From: Julian DeMarchi
Subject: RE: problem with column specification in matrices
Date: Thu, 31 Oct 2002 16:48:48 -0500

Hmm.  I agree that Matlab has many faults that Octave does a good job of 
observing and then wisely dispensing with.  But, how about making it optional 
(whitespace_in_literal_matrix etc.)?  Is this possible to do without 

-----Original Message-----
From: John W. Eaton [mailto:address@hidden
Sent: Thursday, October 31, 2002 3:08 PM
To: Julian DeMarchi
Cc: help-octave mailing list
Subject: RE: problem with column specification in matrices

On 31-Oct-2002, Julian DeMarchi <address@hidden> wrote:

| And on that note, Matlab yields
| >> [ linspace (1, 2) ]
| ??? [ linspace (1, 2) ]
|                  |
| Error: ")" expected, "," found.
| It does not like the space between function name linspace and argument list 
(1, 2).


  [ eye (2) ]

instead.  You might expect a 2x2 identity matrix, but I think you will get

  [1, 2]

The problem is that Matlab is trying to decide where to break up the
expression into matrix elements, and it is not necessarily doing what
you expect.  It seems to work fine for binary operators like +, -, *,
etc.  So if you have

  [ 2 - 1 ]  ==> - is binary op, result is 1
  [ 2-  1 ]  ==> - is binary op, result is 1
  [ 2  -1 ]  ==> - is unary op, result is [2, -1]

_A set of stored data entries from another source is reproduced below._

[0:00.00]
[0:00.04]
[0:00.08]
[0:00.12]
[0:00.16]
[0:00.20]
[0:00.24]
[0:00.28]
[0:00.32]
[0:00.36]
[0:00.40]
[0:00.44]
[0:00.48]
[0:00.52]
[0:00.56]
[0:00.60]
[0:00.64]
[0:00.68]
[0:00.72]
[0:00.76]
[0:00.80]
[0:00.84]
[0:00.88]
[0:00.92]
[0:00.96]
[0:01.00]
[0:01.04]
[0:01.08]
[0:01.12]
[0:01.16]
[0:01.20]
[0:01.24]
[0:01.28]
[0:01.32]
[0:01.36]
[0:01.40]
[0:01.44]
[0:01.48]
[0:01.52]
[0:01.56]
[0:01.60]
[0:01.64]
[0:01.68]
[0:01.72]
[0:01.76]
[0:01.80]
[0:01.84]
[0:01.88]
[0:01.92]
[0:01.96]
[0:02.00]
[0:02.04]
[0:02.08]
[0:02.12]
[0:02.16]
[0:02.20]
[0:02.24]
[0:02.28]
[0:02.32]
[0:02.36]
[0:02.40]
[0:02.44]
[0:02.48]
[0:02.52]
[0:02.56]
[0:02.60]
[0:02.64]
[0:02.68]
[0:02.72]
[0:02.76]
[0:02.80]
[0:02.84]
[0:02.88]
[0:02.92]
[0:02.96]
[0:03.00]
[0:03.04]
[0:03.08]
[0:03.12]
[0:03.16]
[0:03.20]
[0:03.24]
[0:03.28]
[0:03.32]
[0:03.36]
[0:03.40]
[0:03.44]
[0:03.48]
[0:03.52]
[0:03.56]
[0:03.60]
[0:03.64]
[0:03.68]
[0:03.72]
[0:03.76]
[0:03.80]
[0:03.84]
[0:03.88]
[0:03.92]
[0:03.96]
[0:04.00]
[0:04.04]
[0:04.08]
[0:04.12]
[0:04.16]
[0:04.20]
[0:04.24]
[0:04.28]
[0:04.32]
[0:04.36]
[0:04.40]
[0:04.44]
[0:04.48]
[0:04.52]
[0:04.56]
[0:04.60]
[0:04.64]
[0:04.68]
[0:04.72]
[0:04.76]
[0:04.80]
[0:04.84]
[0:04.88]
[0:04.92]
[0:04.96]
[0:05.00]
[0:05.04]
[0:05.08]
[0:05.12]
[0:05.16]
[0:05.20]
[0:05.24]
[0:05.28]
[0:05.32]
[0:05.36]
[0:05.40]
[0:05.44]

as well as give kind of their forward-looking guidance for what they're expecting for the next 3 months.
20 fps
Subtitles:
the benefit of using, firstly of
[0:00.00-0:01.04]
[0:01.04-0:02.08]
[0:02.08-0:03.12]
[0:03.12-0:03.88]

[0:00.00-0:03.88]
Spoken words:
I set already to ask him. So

this automagic stuff seems great (though I would argue that it only
seems that way, and you'd be better off without it).  But when you

  [ x (y) ]

it is a little easier to be confused.  Should that expression in
parens stand on its own, or should it be interpreted as the index for
x?  (Or function arguments if x is a function, of course, but that
brings up the problem of matrix/vector indexing and function call
arguments using the same syntax when they probably shouldn't, but I
don't feel like doing that rant today.)

Matlab says that [ x (y) ] should be interpreted as if you had typed
[ x, (y) ], so in your linspace example, you have the equivalent of

  [ linspace, (1, 2) ]

which is a syntax error because "(1" and "(1, 2)" are both invalid
expressions in Matlab.

| However,
|   [n (1+1./n).^n]
| and
|   [n, (1+1./n).^n]
| both yield identical results (space treated as comma).

But not in Octave, unless you have whitespace_in_literal_matrix set to
"traditional".  Without that, Octave looks ahead to the "(" and
decides that it should keep grabbing more text until the expression is
complete.  So it sees

  n (1+1./n).^n

as a single expression, instead of two separate expressions




Does that make sense?

Why should whitespace be an expression separator (sometimes) in this

FWIW, the built-in variables like whitespace_in_literal_matrix were
also bad ideas, because they can cause more trouble than they solve.
At this point, I'd be happy to get rid of this variable an always have
the Matlab way of doing things (it would cause less confusion for
Matlab converts, and it would make it easier to write code that always
works the same way no matter what the users preferences are) but
making that change would probably be unpopular as it would probably
also break a lot of working code.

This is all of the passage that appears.